Runkle, who operates CIP Printing on East Main Street, said he filed the complaint because he believes that Elder and O'Neil pressured the town's planning and zoning department to continually and repeatedly investigate his business.

That pressure, Runkle believes, is because his business competes directly with Chronicle Press, a printing company owned by Elder's cousin, Lisa Elder. Lisa Elder has complained to the town that Runkle is running his business illegally.

Commissioner Elder said Wednesday that Runkle's ethics complaint is the result of bitterness because he foreclosed on him for a business transaction that went bad, and that he had nothing to do with his cousin's complaints about Runkle's business.

The commissioner said he has done everything he can to stay out of the complaints between his cousin and Runkle.

He said he thinks it's "a witch hunt," and he is not sure whether he would want to appear before the Ethics Commission in public yet. "I still don't know what they are trying to get me on," Elder said.

Lisa Elder said she did not know anything about the ethics investigation. She said she went to a commissioner for help when she felt nothing was being done about her complaints.

She said she went to O'Neil because he is the president of the commission, has a track record of getting results, and because she has known him since they were both witnesses against the annexation of Silver Fancy Farm two years ago.

O'Neil said that people have the right to know who their accusers are, and he is concerned that he has not yet heard anything official that he is a subject of the investigation.

"I find it appalling and extremely unprofessional by the [ethics] chairman and this committee to not notify people who are a potentially under investigation," he said. "... All we've got is rumor, innuendo and hearsay."

Upon learning of the forthcoming letter from the Ethics Commission, O'Neil said, "It's unfortunate that the chair of the Ethics Committee chooses to communicate through rumor and the media rather than through an official contact with those he intends to accuse.

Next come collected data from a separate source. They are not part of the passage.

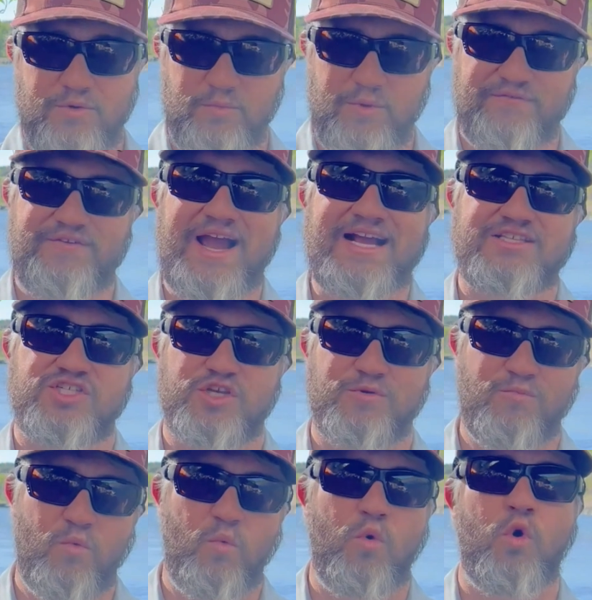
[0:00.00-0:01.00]
when we've had
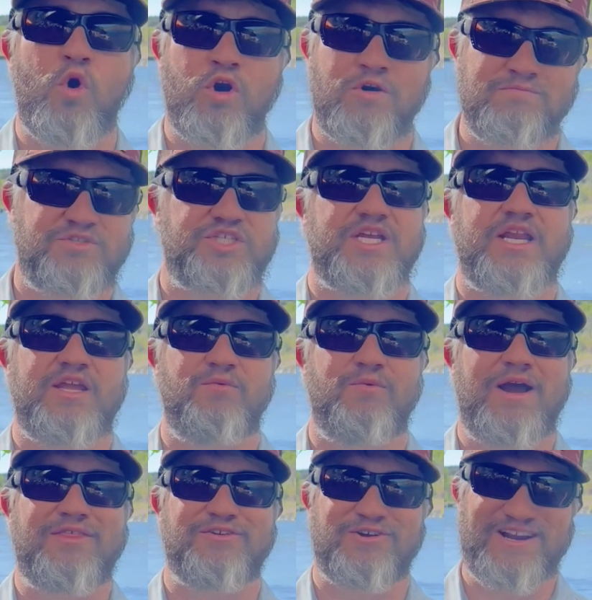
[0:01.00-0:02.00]
some warm, sunny
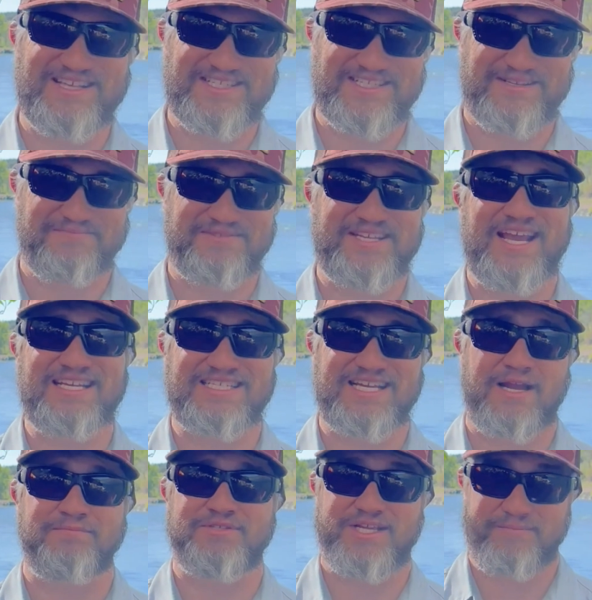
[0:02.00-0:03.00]
weather and some
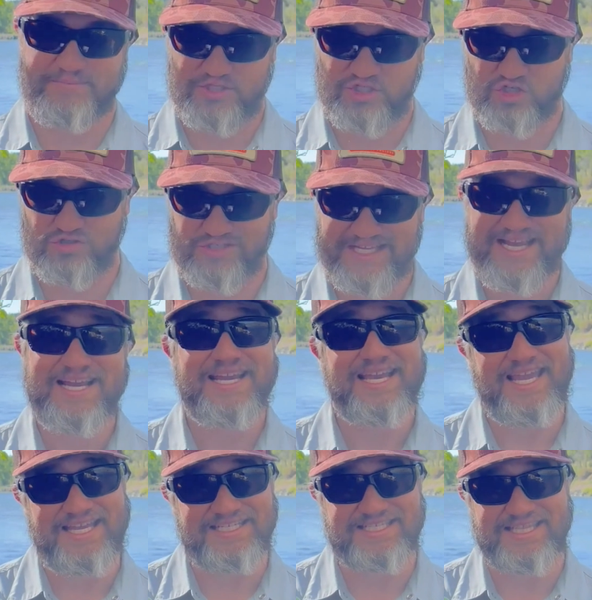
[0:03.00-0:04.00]
daytime temperatures
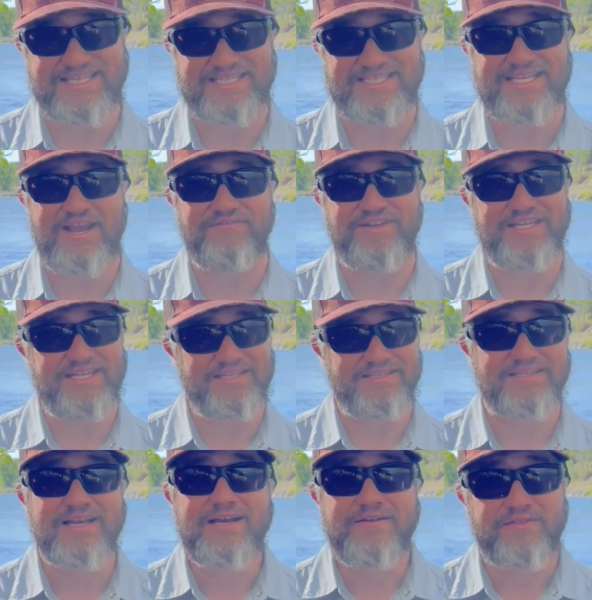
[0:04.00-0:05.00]
into the
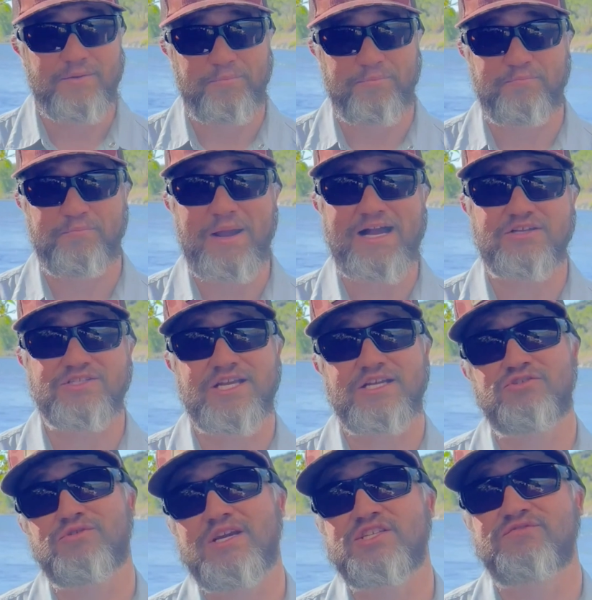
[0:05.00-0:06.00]
70s. The
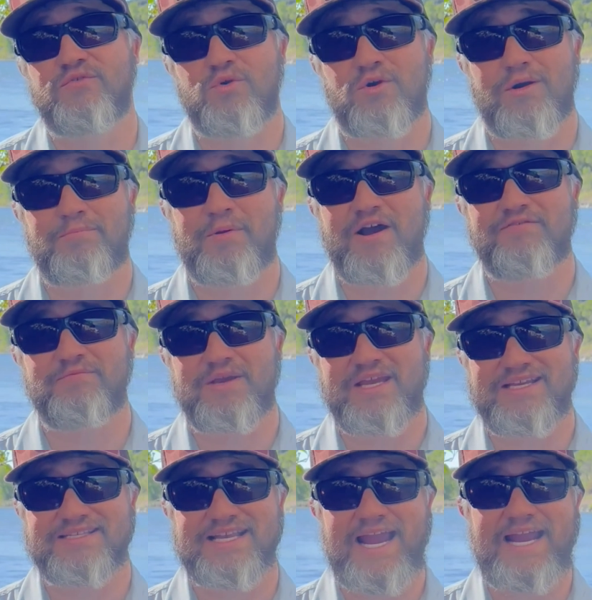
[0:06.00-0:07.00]
Palisades Reservoir above
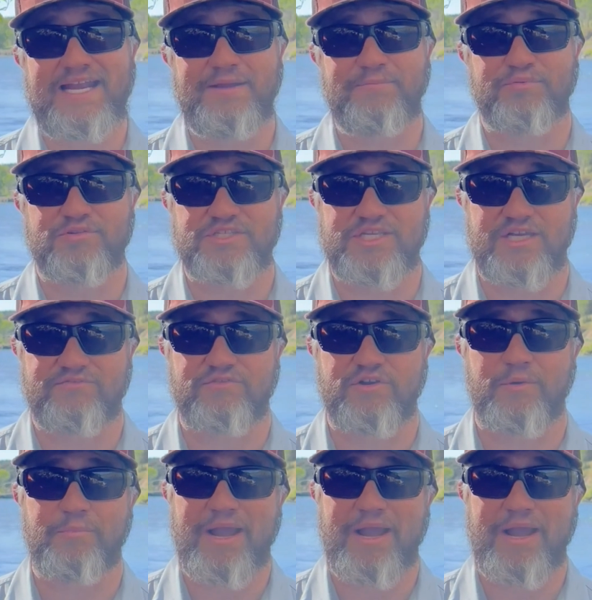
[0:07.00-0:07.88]
me is 80% of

This does not bode well for a fair, impartial hearing, and smacks of a kangaroo court. ... I would be happy to appear before the committee on the condition that it is an open hearing, and that the public is invited to sit. And I look forward to the discussions."

Commissioner Elder used to own Chronicle Press, and Runkle worked with him. Runkle bought the company and the building that housed it in 1999, but he still owed money to Elder. Runkle filed for bankruptcy four years later, and the court told Art Elder to repossess the business to recoup some of his losses, Elder said. Art Elder then sold the business to his cousin, Lisa Elder.

Runkle said opened a new business, CIP Printing (which is owned by his wife, Donna Runkle) near Chronicle Press. He applied for a commercial permit from Frederick County, but was rejected because the new location is zoned for residential.

So he moved his residence to the location, and applied for a home occupation permit. Home occupations are businesses run out of a home under specific conditions and restrictions monitored by local government.

Before long, Runkle complained to the town that Lisa Elder was operating her presses without a permit and violating environmental standards.

Lisa Elder then complained to the town that Runkle was not running a legal home business.

Lisa Elder and her attorney reported to the town that Runkle lives in Pennsylvania with his wife, not in Emmitsburg. Runkle said that is not true, that his wife lives in the house in Pennsylvania, and that the couple is not "separated."

"We just live interesting lives," he said.

Lisa Elder also alleged Runkle has employees, which is not permitted in home occupations.

At a town meeting Monday, Lisa Elder told the Board of Commissioners that nothing has been done about her complaints.

However, town planner Mike Lucas has a 90-page file detailing the investigation he has done regarding complaints by both parties. Lucas told the Board of Commissioners that the town has done the investigation it would normally do.

It did find some infractions on both parties, but has resolved those issues. The town has found no current violations from either Lisa Elder or Runkle.